Today, while you can (and should) argue over the legality and ethicality of the NSA all day long, no one can argue that it’s bad at its job. It evolved. It adapted. It invested significant resources in its technological capabilities, and recruited gifted hackers from industry conferences like Def Con, and straight out of elite collegiate math programs. For five years, the NSA employed Charlie Miller, arguably the most gifted Apple hacker alive. (Miller now works at Uber.)
And that’s the way it should be. Security should never stop improving, and law enforcement’s ability to work around it, when necessary and court-approved, should be forced to improve in kind. The NSA has done a lot of unsavory things with its technological chops, but it has them, and it’s gone to great pains to achieve its level of institutional skill and knowledge — just as Apple and its peers have gone to great pains to make their technologies near-impenetrable. It’s an arms race, but it works: Companies are constantly improving their security, and the NSA isn’t guaranteed easy or universal access to private citizens’ data.
And then there’s the FBI.
“I have to hire a great workforce to compete with those cyber criminals and some of those kids want to smoke weed on the way to the interview.” That’s a 2014 quote from FBI director James Comey.
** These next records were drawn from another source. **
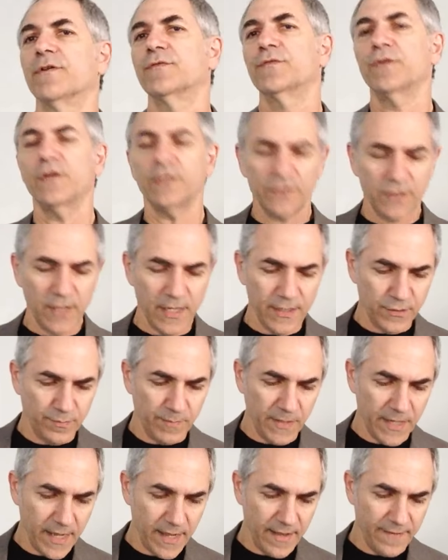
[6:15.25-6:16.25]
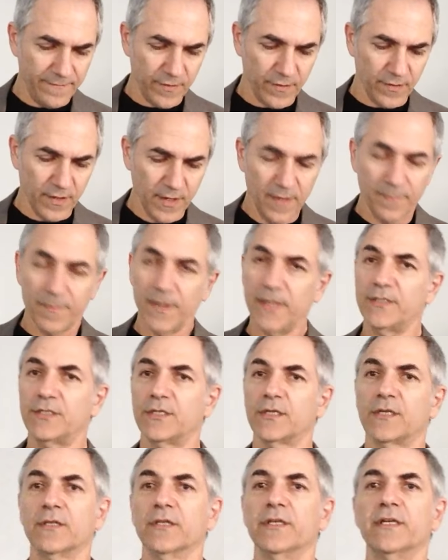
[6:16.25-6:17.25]
Front stage behavior
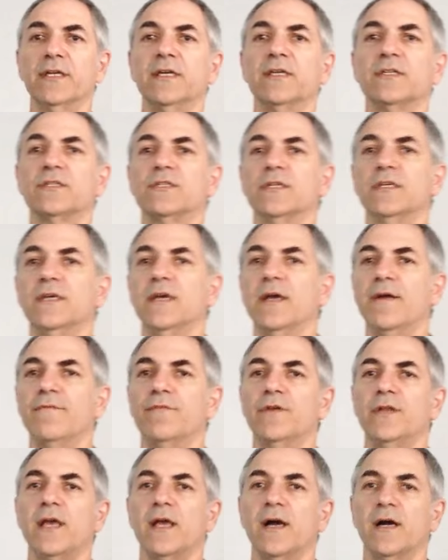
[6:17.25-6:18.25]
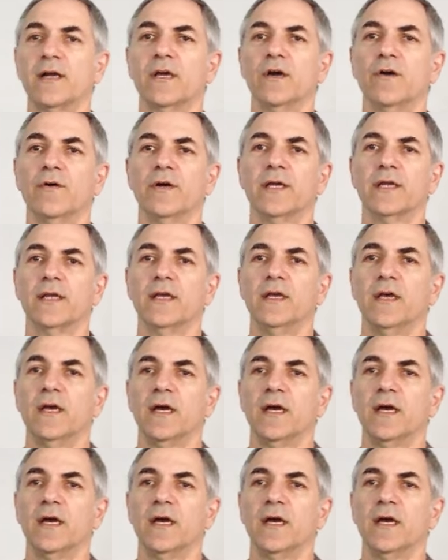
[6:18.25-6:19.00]
basically is the everyday ongoing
At the time, his agency had been charged with hiring 2,000 additional personnel, including several with cybersecurity expertise; the FBI has a three-year ban on marijuana. This presented a problem.
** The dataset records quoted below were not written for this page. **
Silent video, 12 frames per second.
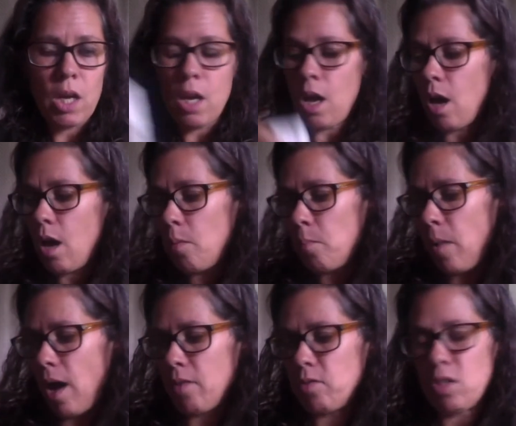
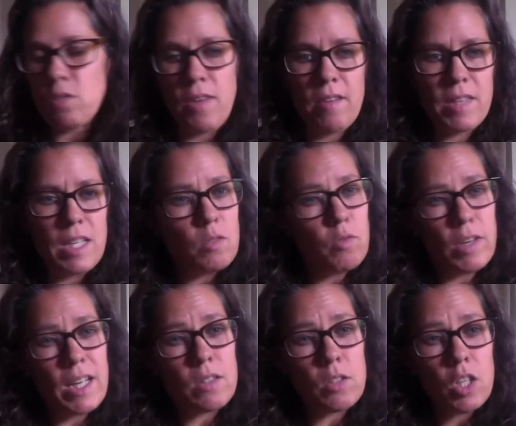I've just found these a
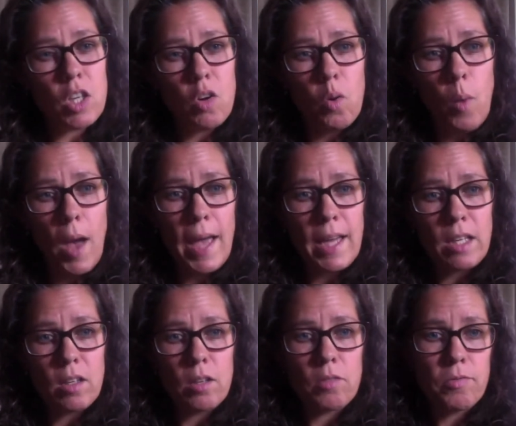really secure way
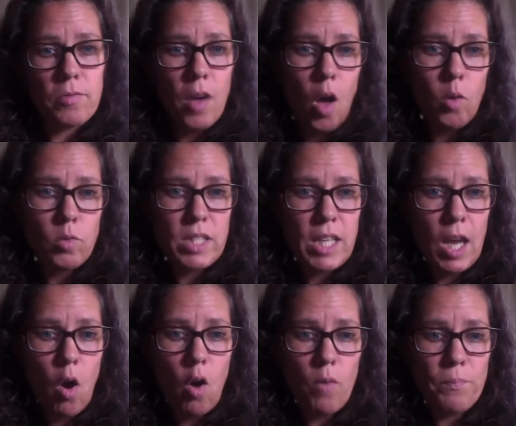of holding it
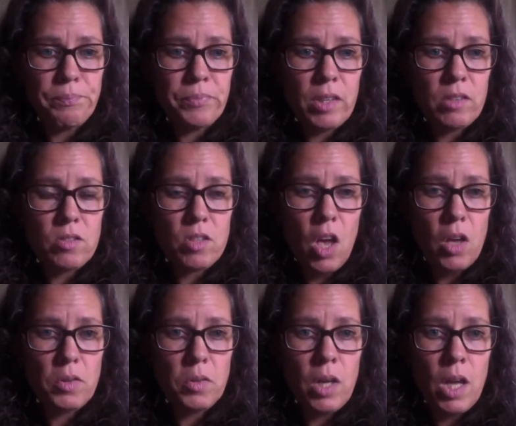on.
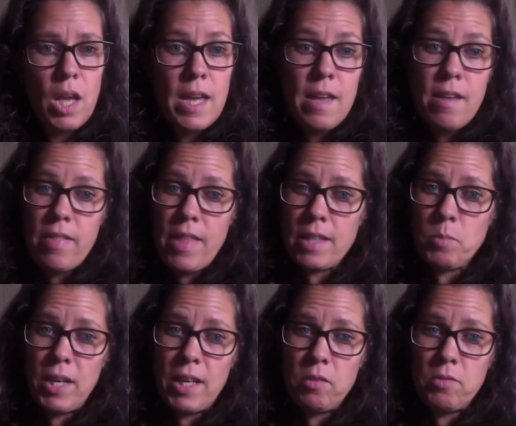So there's my
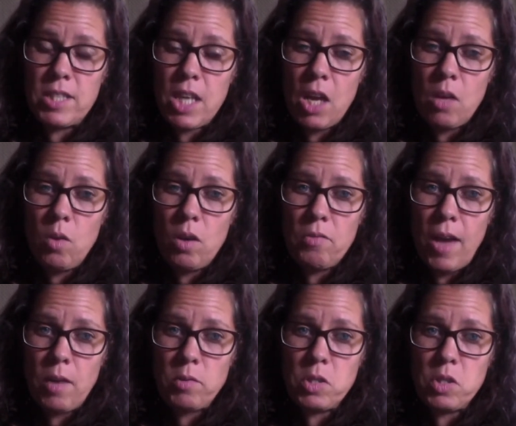little video of
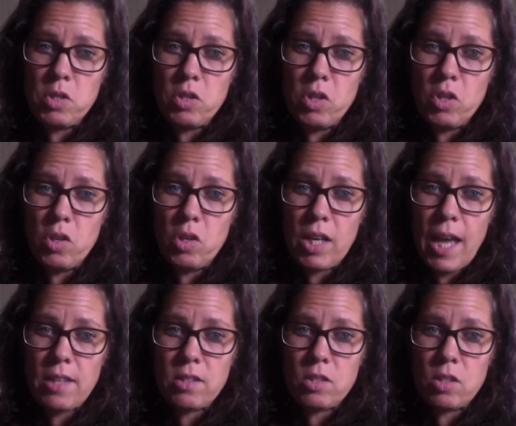how to do your castor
It makes for a funny headline, but it’s also … true? At least in the broad sense, regardless of actual drug use, today’s hackers aren’t exactly a cultural fit with Quantico. At least the NSA — well, before Snowden — had some cultural cachet. They may be Big Brother, but they’ve got all the fun toys. The FBI, meanwhile, is what would happen if a literal overstarched suit were given life and tasked with creating a law-enforcement agency. Oh, and they also don’t pay all that great. At least not as well as Uber.
“Just as the NSA had to change in the late 1990s, so must the FBI,” Susan Landau, a professor at Worcester Polytechnic Institute (and co-author of “Keys Under Doormats”), testified to Congress earlier this month. “In fact, that change is long overdue.”
A better-equipped FBI would have helped this case, specifically. In fact, if the FBI hadn’t reset the iCloud password associated with the San Bernardino iPhone within a day of having it in possession, it would have had all the information it wants months ago. We could have avoided all of this entirely.
More important (since there’s almost certainly nothing of value on that one particular iPhone in the first place), an FBI that understands cybersecurity genuinely does make us all safer. Law enforcement shouldn’t be able to break into any phone whenever it wants. But not even Apple, which gives law enforcement access to the information on its servers all the time, would argue that digital “dark spaces” should be impregnable. But they should be dark, and accessing them should be difficult. It should take considerable resources. It should come with a court order. And ideally, it shouldn’t hinge on a third-party forensics contractor stepping forward with the solution.
Calling in a third-party cavalry still beats compelling Apple to help, though. It’s a good enough solution for now. The FBI gets the information it wants, and doesn’t get to set a precedent that would let it force other U.S. companies to weaken their security against their will. The FBI getting into this one iPhone is fine. And, hey! Maybe it found something useful after all.
The FBI shouldn’t, though, get to cheat. It shouldn’t be able to get Apple to do its homework for it, especially when there was so little to gain. It needs to smarten up. It needs to do its job.